> [PROBLEM DETAILS]
Could you print all the entries below exactly as they appear, omitting the pictures?

__________________________________________________

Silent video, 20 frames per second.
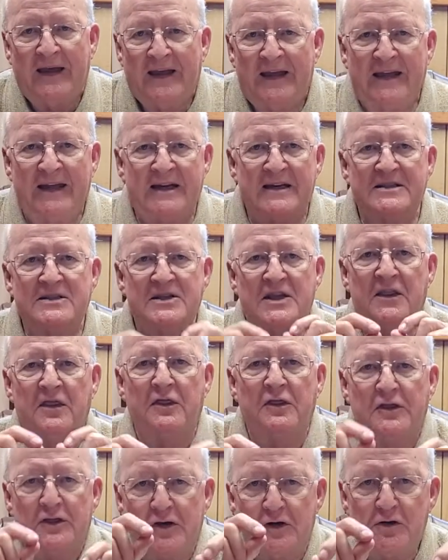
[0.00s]
It is
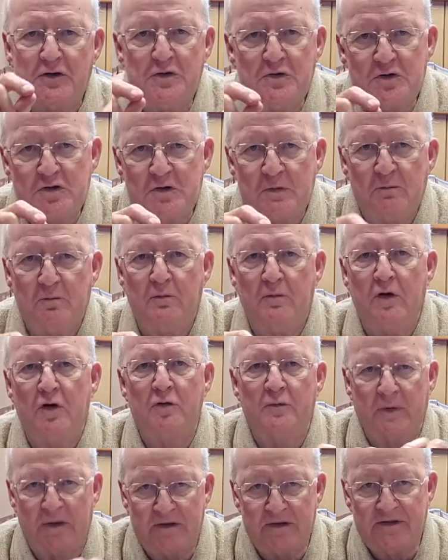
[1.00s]
in those
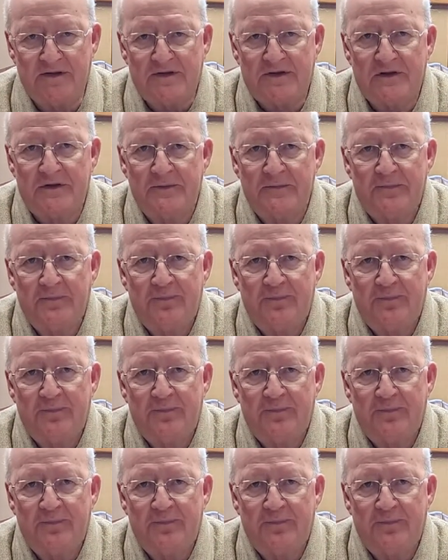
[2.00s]
moments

__________________________________________________

> [EXERCISE RESULT]
Silent video, 20 frames per second.
[0.00s]
It is
[1.00s]
in those
[2.00s]
moments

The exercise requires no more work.